How to complete this task = Drop the images. Copy every line below character for character.
==== Records for the exercise
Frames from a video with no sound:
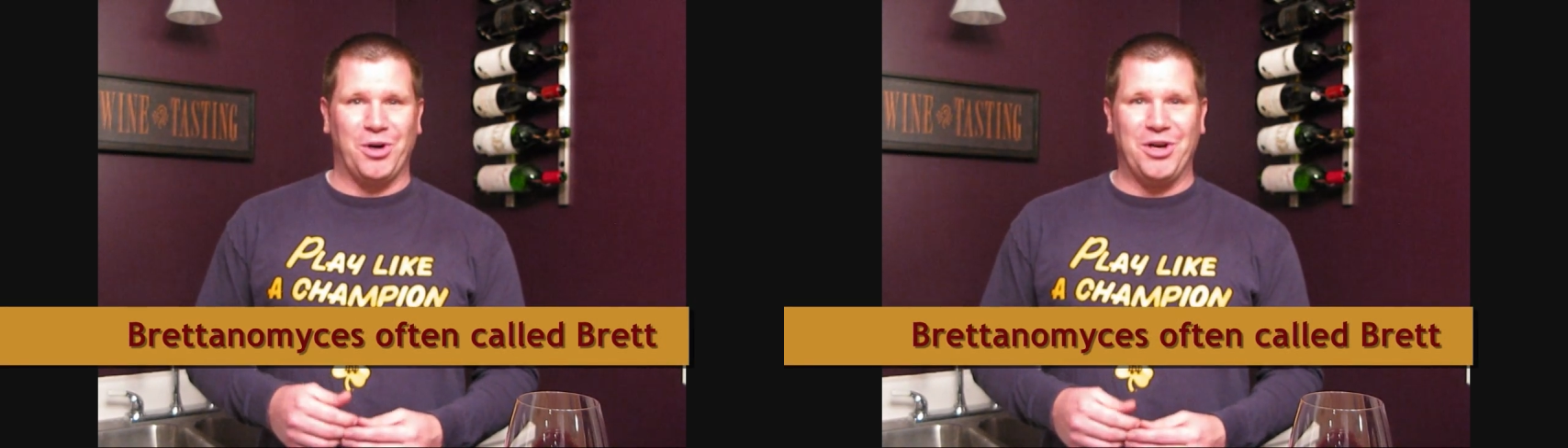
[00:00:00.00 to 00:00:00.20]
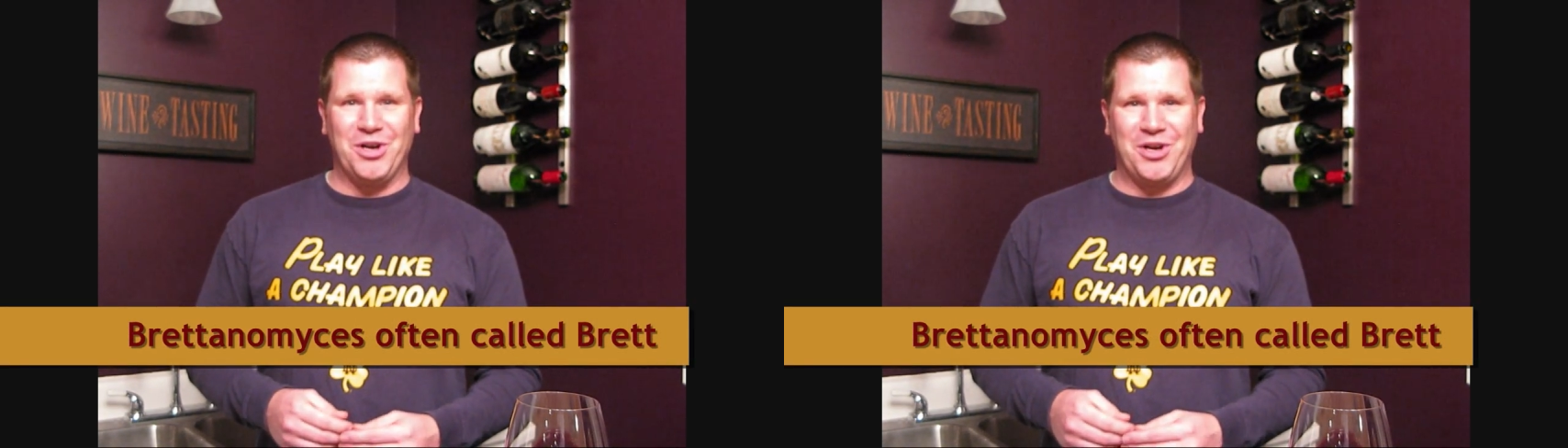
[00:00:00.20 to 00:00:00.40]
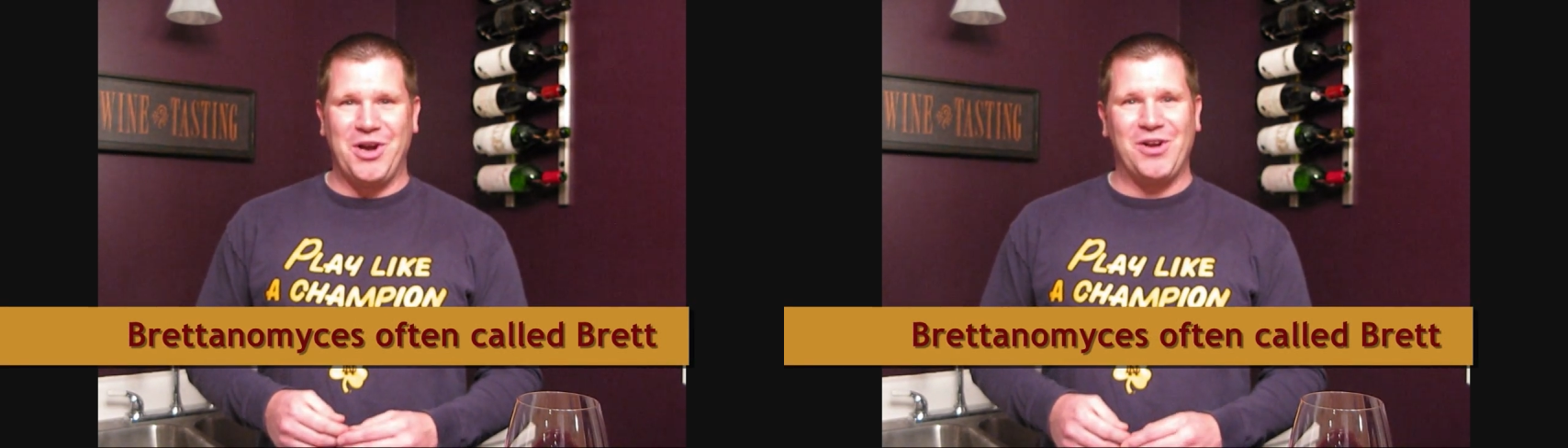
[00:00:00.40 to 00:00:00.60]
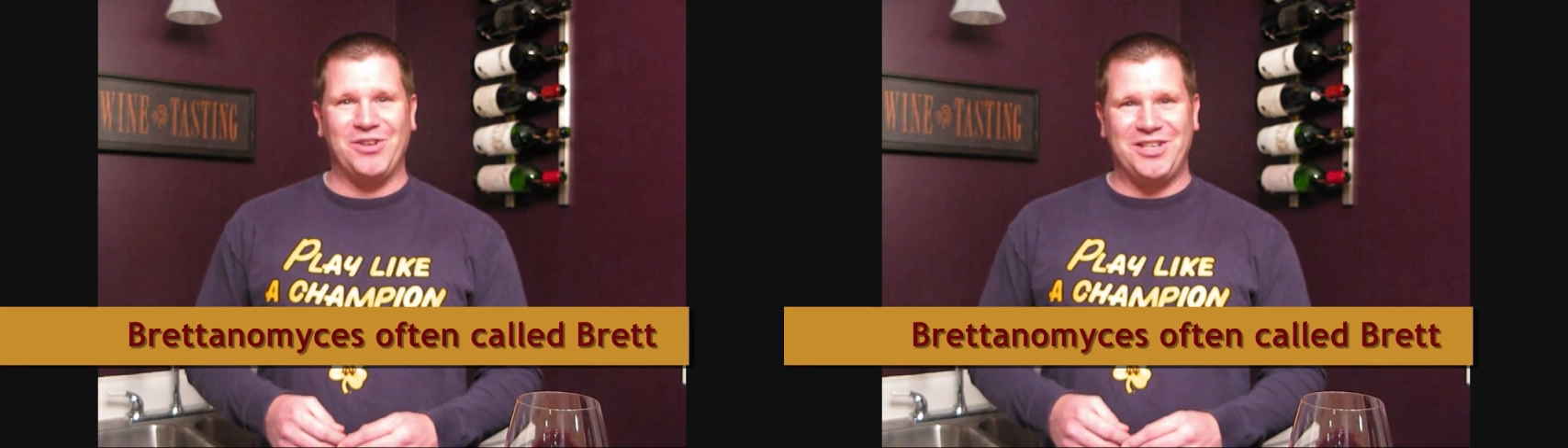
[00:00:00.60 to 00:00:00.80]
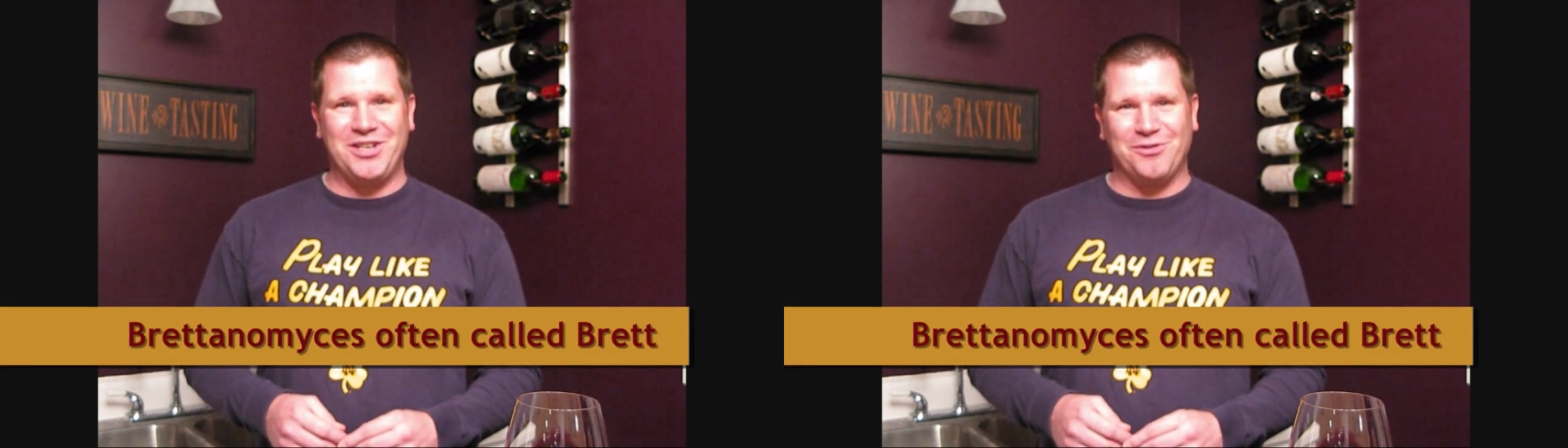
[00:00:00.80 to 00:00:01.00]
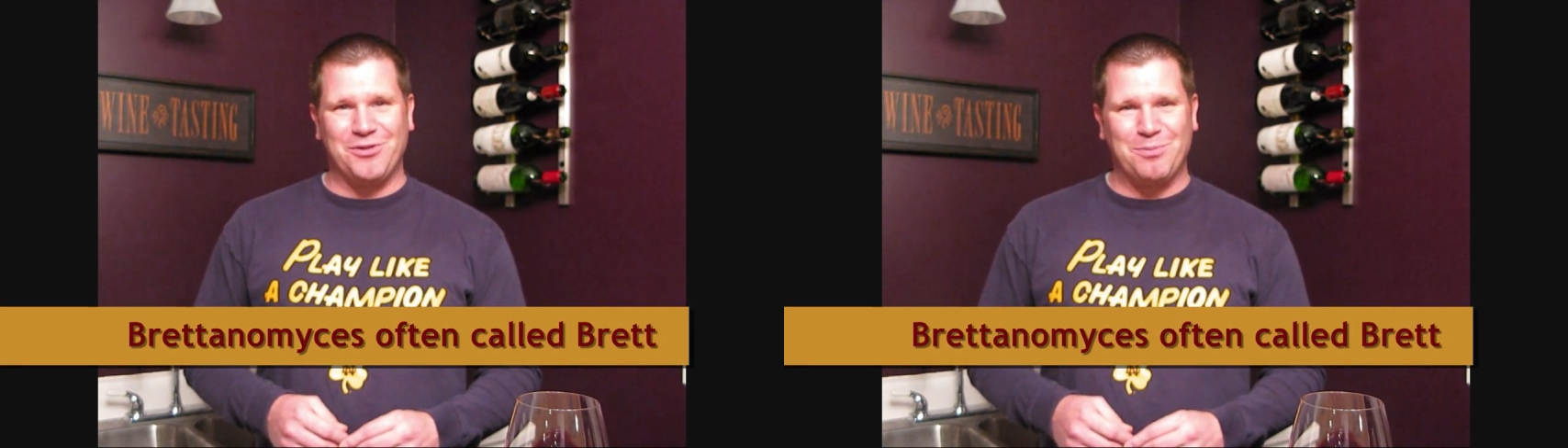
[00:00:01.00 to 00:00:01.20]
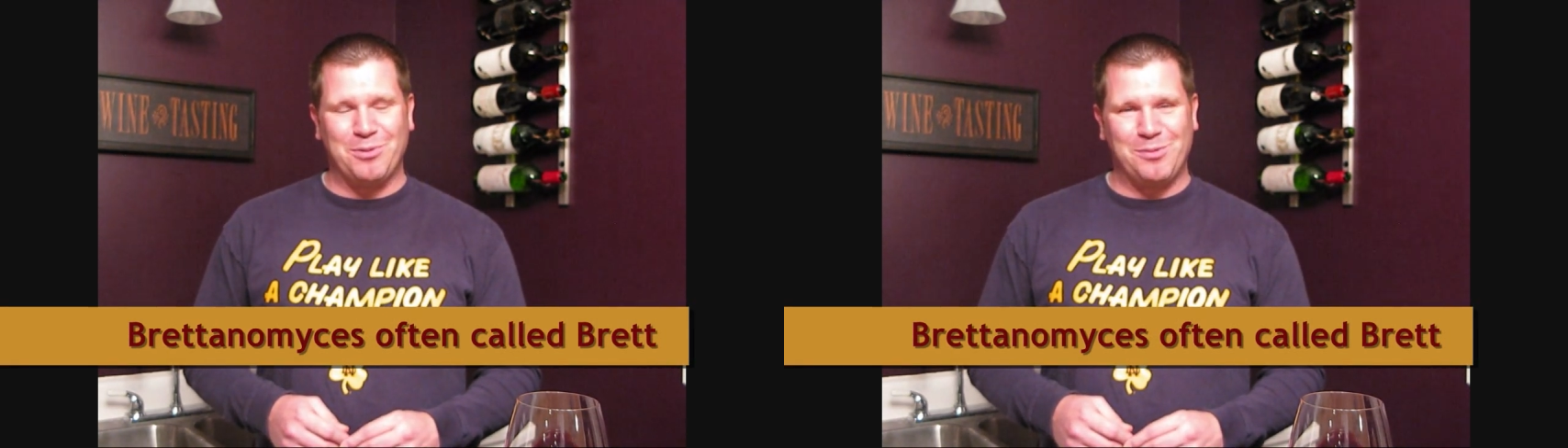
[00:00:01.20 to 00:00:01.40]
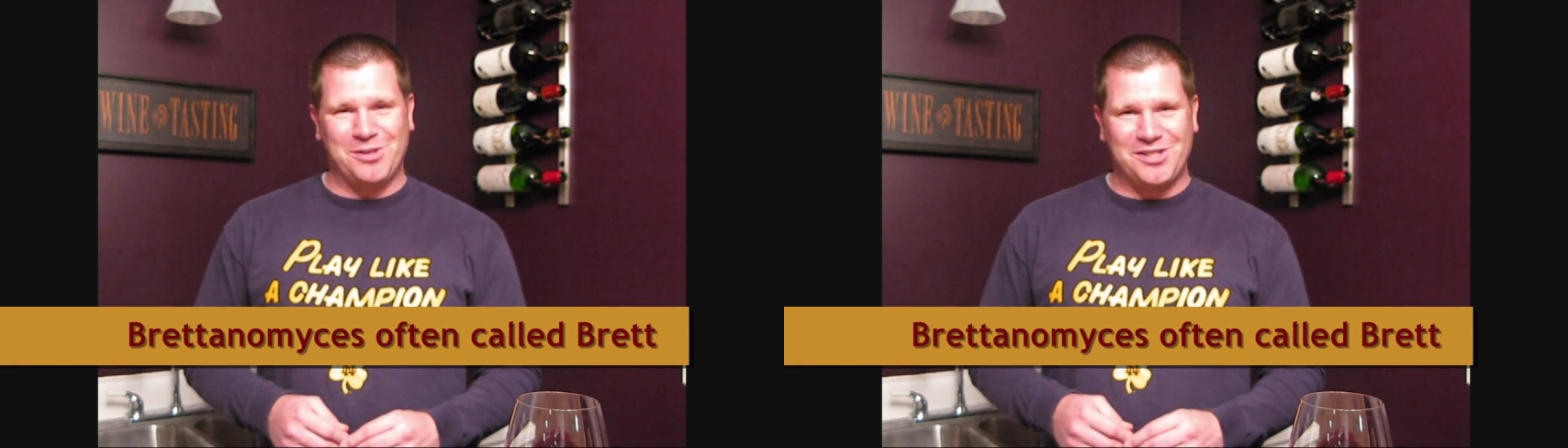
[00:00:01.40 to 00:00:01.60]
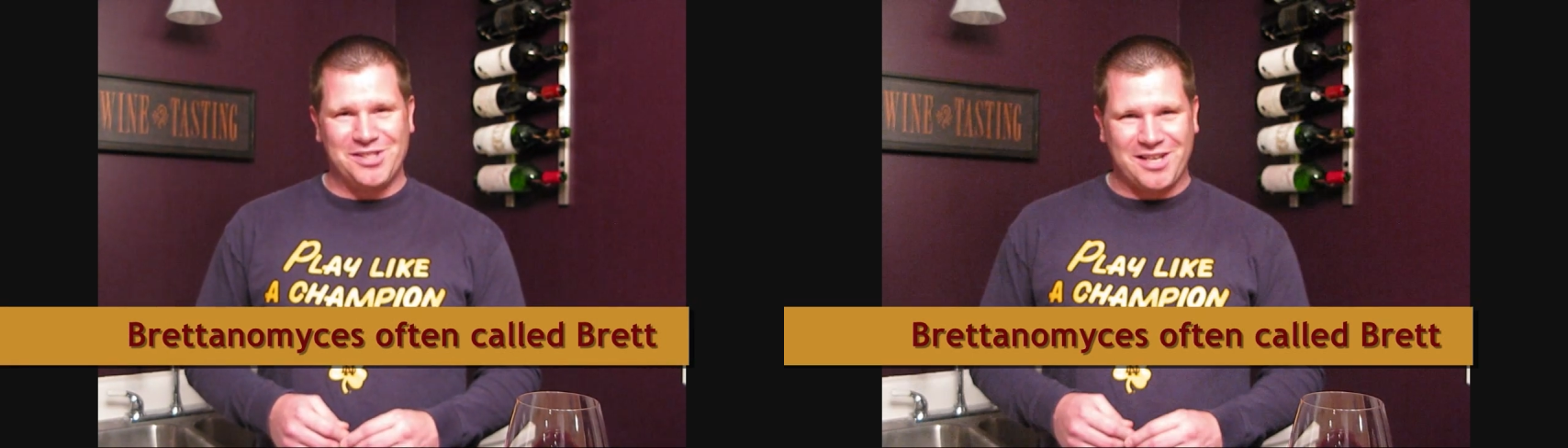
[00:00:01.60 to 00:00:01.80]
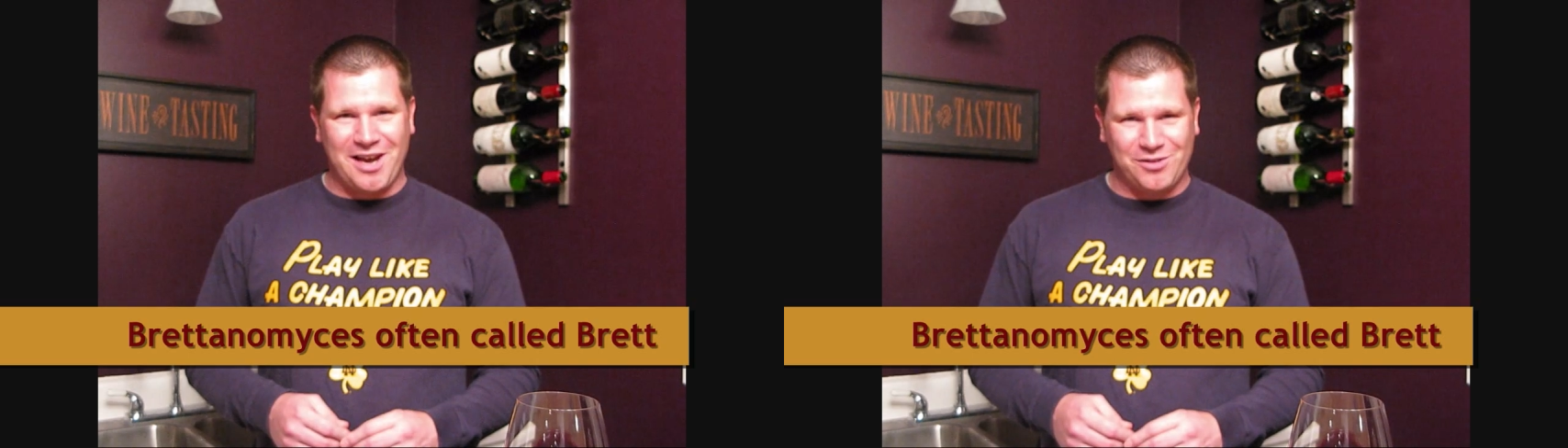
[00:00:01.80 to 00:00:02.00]
we're going to call it here for the purpose of
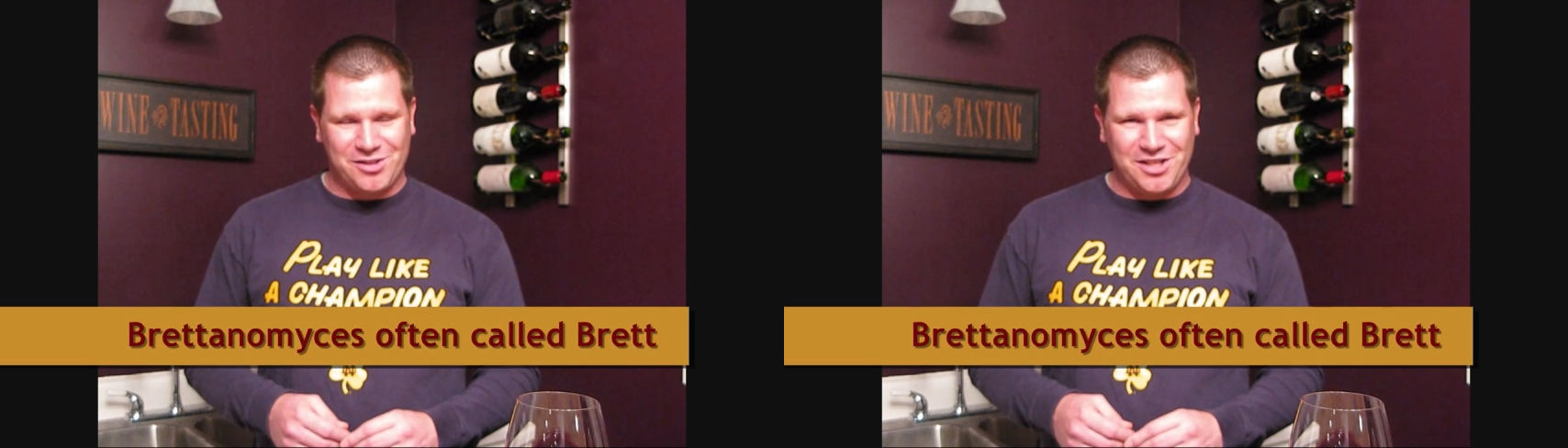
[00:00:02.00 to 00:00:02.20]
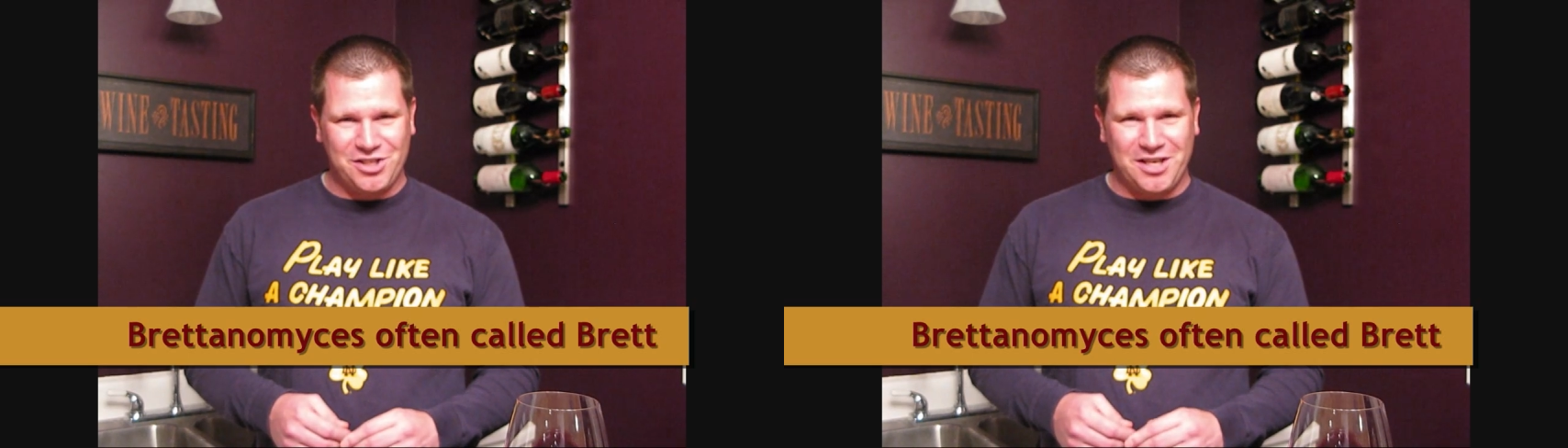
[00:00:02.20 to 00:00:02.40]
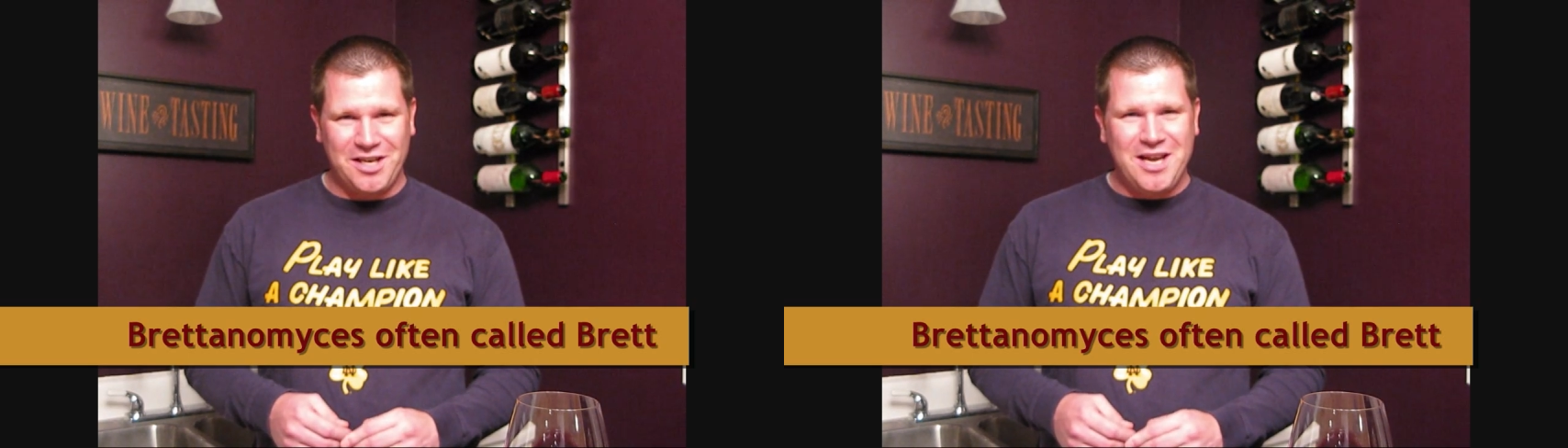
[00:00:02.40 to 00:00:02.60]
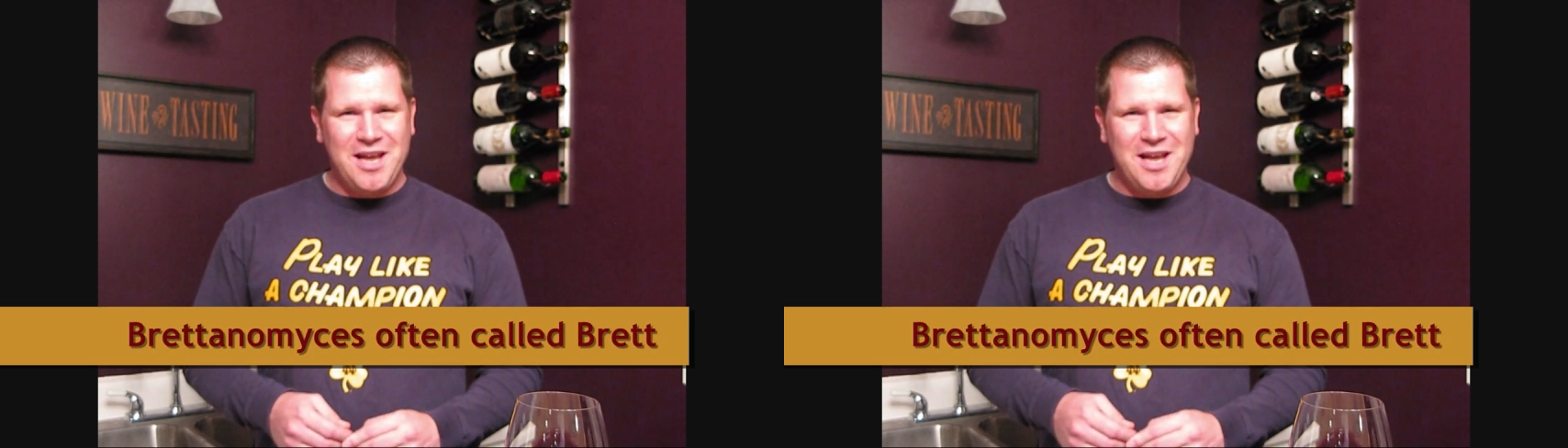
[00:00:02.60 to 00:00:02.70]
this conversation.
========
Exercise answer =
Frames from a video with no sound:
[00:00:00.00 to 00:00:00.20]
[00:00:00.20 to 00:00:00.40]
[00:00:00.40 to 00:00:00.60]
[00:00:00.60 to 00:00:00.80]
[00:00:00.80 to 00:00:01.00]
[00:00:01.00 to 00:00:01.20]
[00:00:01.20 to 00:00:01.40]
[00:00:01.40 to 00:00:01.60]
[00:00:01.60 to 00:00:01.80]
[00:00:01.80 to 00:00:02.00]
we're going to call it here for the purpose of
[00:00:02.00 to 00:00:02.20]
[00:00:02.20 to 00:00:02.40]
[00:00:02.40 to 00:00:02.60]
[00:00:02.60 to 00:00:02.70]
this conversation.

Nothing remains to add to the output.